The above example shows how participants took an active role in monitoring treatment decisions and advocating for proper care. Many participants commented that while opposing a healthcare provider’s decision can be difficult, this became a common and necessary part of caregiving for a child with a rare disease.
The Role of Online Community Support
When describing these care coordination tasks and challenges, participants frequently brought up their use of an online health community:
“I had a concern because she tends to cry a lot in the night complaining that her leg hurts. So I didn’t know if that was something specific to her, or something that other A-T kids have in common. And it tends to be that they do get a lot of pain in their body. It makes total sense because I think her muscle are always contracting and moving on their own. It’s like she’s working out all the time. And that was something I didn’t see in Google or the doctors said. So we’ll find more interesting data [on Facebook].”
These communities provide an important space where caregivers can share resources related to care coordination tasks, see how resources among community members are adapted to the specific needs of each child, and learn how other families have operationalized these resources to help them manage their care teams.
Despite the benefits, a number of barriers limited participants’ use of the online health community, including the emotional consequences of participation and information overload:
“It does get to me a lot that every time a child dies it’s put out there. It’s really hard because you get to know them. Every time that happens you put yourself in that position because you’re like, that could have been my child. Then you start thinking, when will it be time for you to post that? The things that I’ve seen lately, they’re too harsh. So I try to look away, for now.”

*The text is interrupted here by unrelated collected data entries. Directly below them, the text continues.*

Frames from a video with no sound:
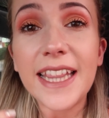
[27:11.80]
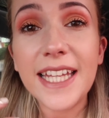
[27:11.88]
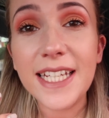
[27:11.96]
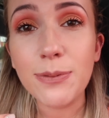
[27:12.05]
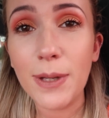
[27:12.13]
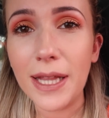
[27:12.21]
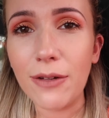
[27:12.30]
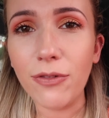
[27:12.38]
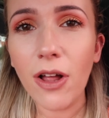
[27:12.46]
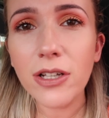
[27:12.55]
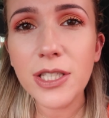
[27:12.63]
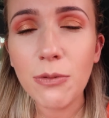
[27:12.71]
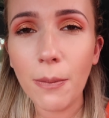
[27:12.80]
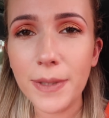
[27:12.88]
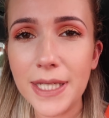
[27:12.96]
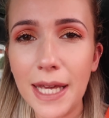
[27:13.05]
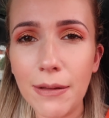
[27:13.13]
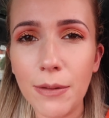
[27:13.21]
these weekly vlogs, you want
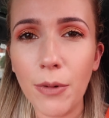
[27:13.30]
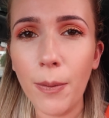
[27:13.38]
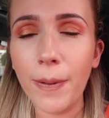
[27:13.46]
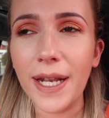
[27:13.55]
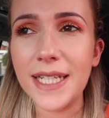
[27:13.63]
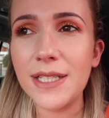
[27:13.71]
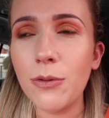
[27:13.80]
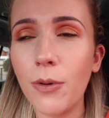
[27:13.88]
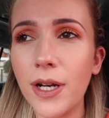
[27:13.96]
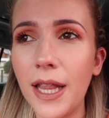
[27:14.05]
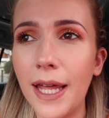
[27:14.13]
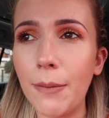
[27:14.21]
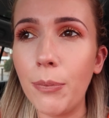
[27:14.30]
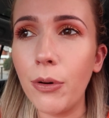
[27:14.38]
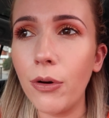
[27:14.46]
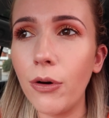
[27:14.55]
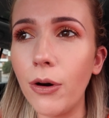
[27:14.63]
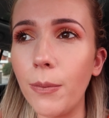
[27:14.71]
me to keep them up, and I didn't want to like
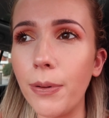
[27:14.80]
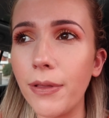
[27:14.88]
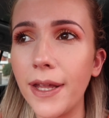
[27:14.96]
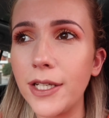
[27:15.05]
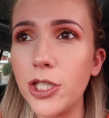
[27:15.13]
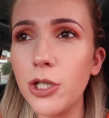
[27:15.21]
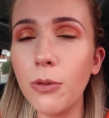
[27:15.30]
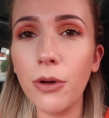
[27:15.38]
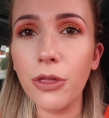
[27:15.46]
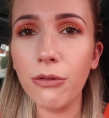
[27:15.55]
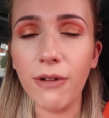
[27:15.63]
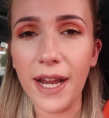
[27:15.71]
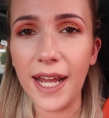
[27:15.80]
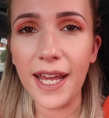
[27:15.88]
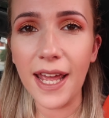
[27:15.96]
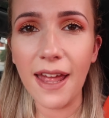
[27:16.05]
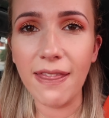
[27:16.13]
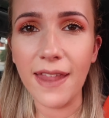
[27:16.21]
put up like 2 or
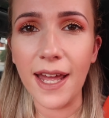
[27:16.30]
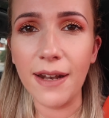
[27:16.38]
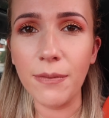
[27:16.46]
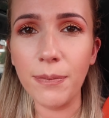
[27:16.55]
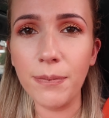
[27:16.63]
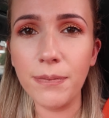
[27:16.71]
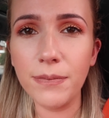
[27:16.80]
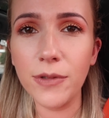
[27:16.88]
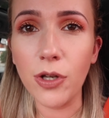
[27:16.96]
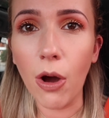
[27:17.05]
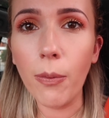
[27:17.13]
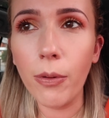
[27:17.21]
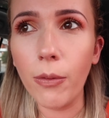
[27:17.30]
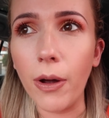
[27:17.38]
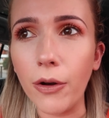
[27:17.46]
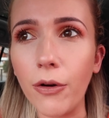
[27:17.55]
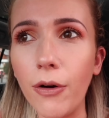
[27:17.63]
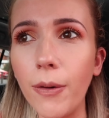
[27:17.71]
3 and then not put
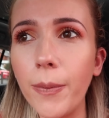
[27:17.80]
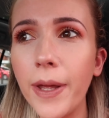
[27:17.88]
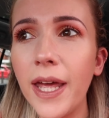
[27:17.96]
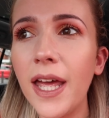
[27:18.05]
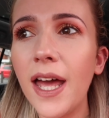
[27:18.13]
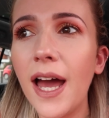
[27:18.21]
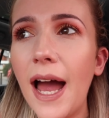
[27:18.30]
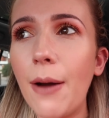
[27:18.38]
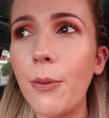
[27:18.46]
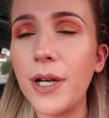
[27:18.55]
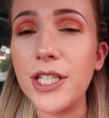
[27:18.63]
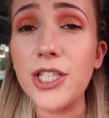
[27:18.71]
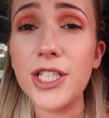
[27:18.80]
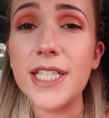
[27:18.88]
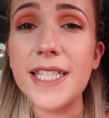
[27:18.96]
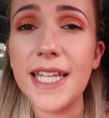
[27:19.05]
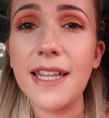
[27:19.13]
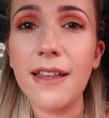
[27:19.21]
one up. I wanted you
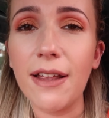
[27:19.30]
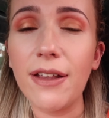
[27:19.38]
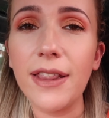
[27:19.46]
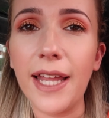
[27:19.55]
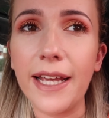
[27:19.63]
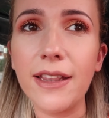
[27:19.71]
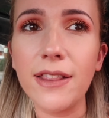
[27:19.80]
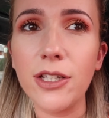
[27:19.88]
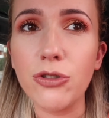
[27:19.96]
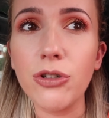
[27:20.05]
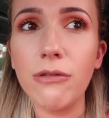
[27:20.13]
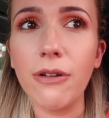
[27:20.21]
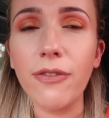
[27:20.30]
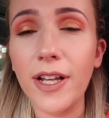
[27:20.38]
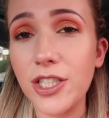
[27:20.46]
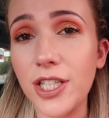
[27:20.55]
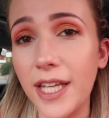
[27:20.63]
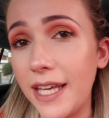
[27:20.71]
to see that, like, the true
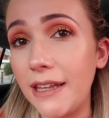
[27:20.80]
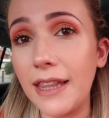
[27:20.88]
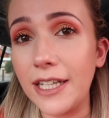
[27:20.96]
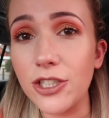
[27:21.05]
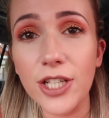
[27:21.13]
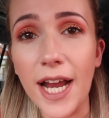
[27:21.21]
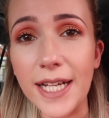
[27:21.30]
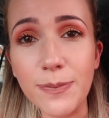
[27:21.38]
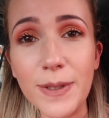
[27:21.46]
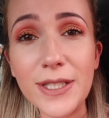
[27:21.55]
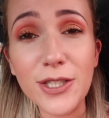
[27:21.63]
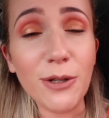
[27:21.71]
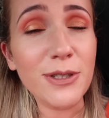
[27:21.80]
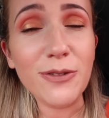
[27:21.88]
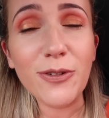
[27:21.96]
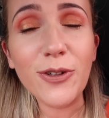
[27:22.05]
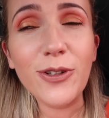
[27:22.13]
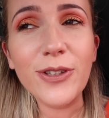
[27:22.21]
reflection. Like, it literally has been so
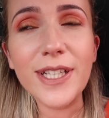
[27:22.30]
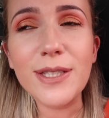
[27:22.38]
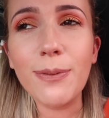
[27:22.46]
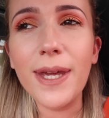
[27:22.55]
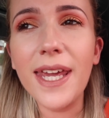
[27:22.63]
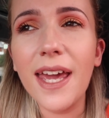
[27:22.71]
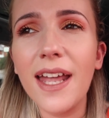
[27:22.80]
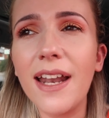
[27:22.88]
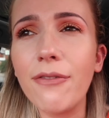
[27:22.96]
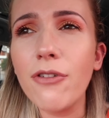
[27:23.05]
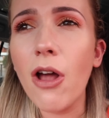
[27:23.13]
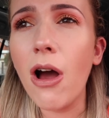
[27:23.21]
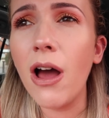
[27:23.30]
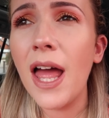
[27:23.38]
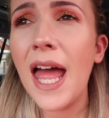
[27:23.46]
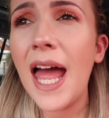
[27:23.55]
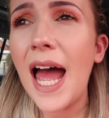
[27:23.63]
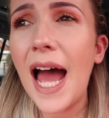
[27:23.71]
difficult this week, and I've not
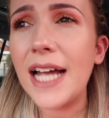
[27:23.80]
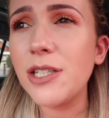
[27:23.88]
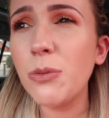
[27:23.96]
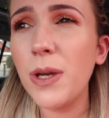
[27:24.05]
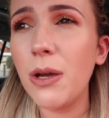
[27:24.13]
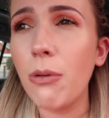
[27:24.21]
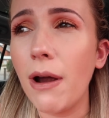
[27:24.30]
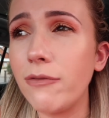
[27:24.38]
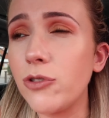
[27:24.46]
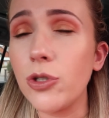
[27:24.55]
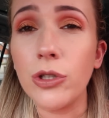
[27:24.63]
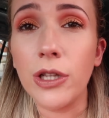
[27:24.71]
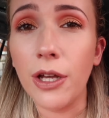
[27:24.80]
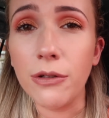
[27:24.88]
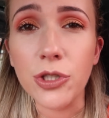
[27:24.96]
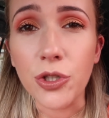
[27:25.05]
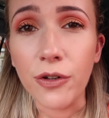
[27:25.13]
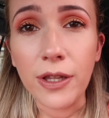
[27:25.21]
had a week where I've done
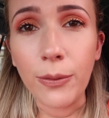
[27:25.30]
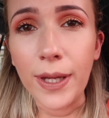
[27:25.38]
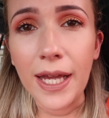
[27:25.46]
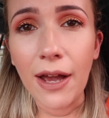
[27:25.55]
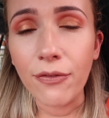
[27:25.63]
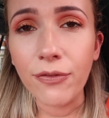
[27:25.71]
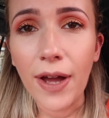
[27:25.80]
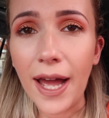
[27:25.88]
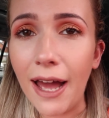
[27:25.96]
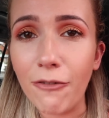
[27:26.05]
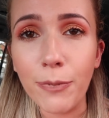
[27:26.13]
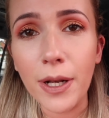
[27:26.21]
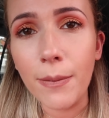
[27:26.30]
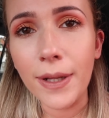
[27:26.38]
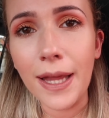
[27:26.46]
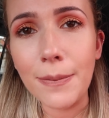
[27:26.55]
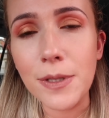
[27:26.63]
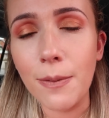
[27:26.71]
loads during the week. I have been on
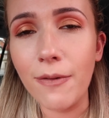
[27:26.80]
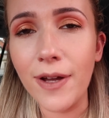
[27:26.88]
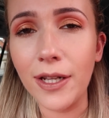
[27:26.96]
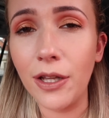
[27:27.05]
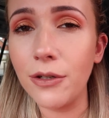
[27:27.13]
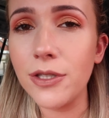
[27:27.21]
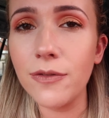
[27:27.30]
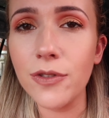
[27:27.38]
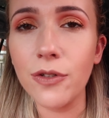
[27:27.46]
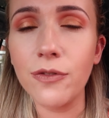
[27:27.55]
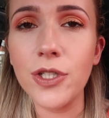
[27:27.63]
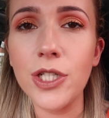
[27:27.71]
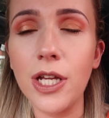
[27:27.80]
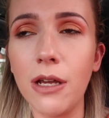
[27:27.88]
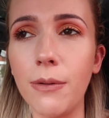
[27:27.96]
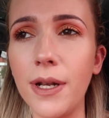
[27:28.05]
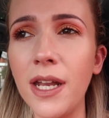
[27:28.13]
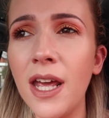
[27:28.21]
my laptop, I've had loads of stuff to
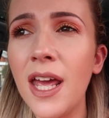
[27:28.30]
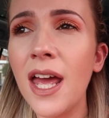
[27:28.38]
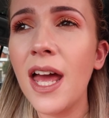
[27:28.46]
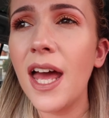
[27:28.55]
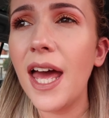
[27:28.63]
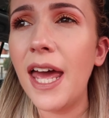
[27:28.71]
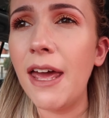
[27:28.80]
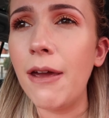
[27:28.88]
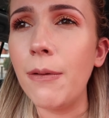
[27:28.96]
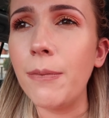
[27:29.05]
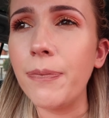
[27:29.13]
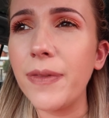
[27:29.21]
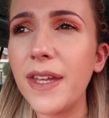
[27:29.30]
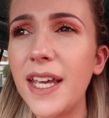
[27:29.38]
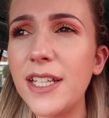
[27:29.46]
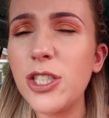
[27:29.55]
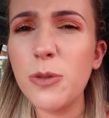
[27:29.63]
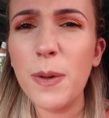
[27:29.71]
do, and
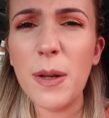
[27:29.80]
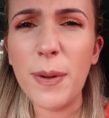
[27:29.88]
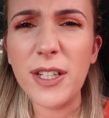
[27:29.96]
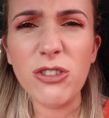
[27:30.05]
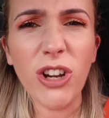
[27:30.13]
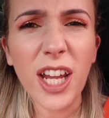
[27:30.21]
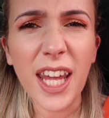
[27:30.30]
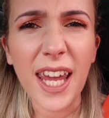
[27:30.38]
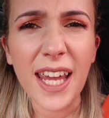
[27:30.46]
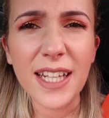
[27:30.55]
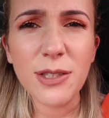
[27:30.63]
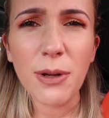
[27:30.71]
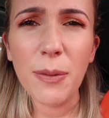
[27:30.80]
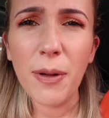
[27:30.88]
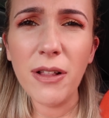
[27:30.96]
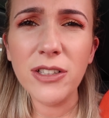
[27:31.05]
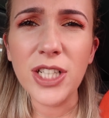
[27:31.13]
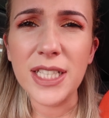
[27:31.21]
it's just been a bit tricky, so I
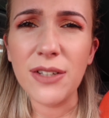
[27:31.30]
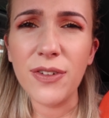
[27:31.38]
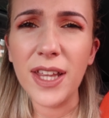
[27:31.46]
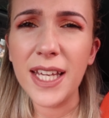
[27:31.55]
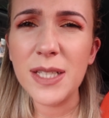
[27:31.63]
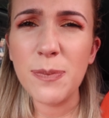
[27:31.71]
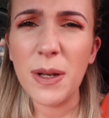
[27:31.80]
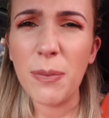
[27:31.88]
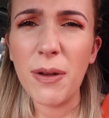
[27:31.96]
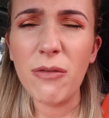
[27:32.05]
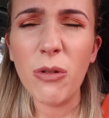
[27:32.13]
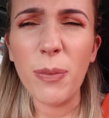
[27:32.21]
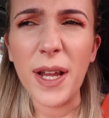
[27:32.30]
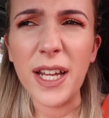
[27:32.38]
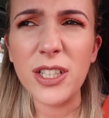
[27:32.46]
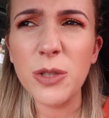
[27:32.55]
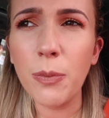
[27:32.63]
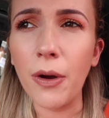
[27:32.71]
apologise. I feel like it's been a bit
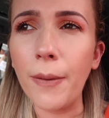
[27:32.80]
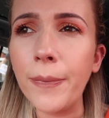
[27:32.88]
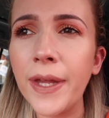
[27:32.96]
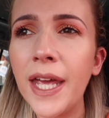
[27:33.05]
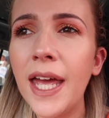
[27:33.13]
rubbish, but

Primary caregivers with young children who had not yet experienced much disease progression found these posts especially distressing and too emotionally burdensome. Unfortunately, due to the design of the group, community members could only opt to view all content shared within the community, or none. Thus, parents must decide between community participation and their own emotional well-being
Based on these findings, we believe important research agendas include: 1) creating tools to support these care coordination tasks and 2) increasing access to, and control over, online community knowledge. In the paper, we expand on these research opportunities, considering how technologies may be used to develop materials for care teams, encourage the explicit sharing of adverse clinical events, provide personalized information recommendation, and increase control over content topics. We believe such research is a critical step in supporting communities who experience barriers accessing medical expertise.

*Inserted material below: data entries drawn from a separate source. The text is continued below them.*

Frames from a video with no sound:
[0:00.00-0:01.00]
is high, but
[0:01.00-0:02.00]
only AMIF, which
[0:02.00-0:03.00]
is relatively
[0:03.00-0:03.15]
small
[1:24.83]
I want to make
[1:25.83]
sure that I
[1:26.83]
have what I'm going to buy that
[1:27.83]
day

In writing this manuscript, we faced a tension between bringing awareness to the disease that was the focus of our study and increasing the risk of participant identification due to the rarity of the disease. Based on conversations with the research team, research participants, and our collaborators at the A-TCP, we have decided to share the disease name. Therefore, in both this post and the research paper, we purposefully omit demographics about participants and their children, such as age, location, and years since diagnosis, to reduce the risk of re-identification.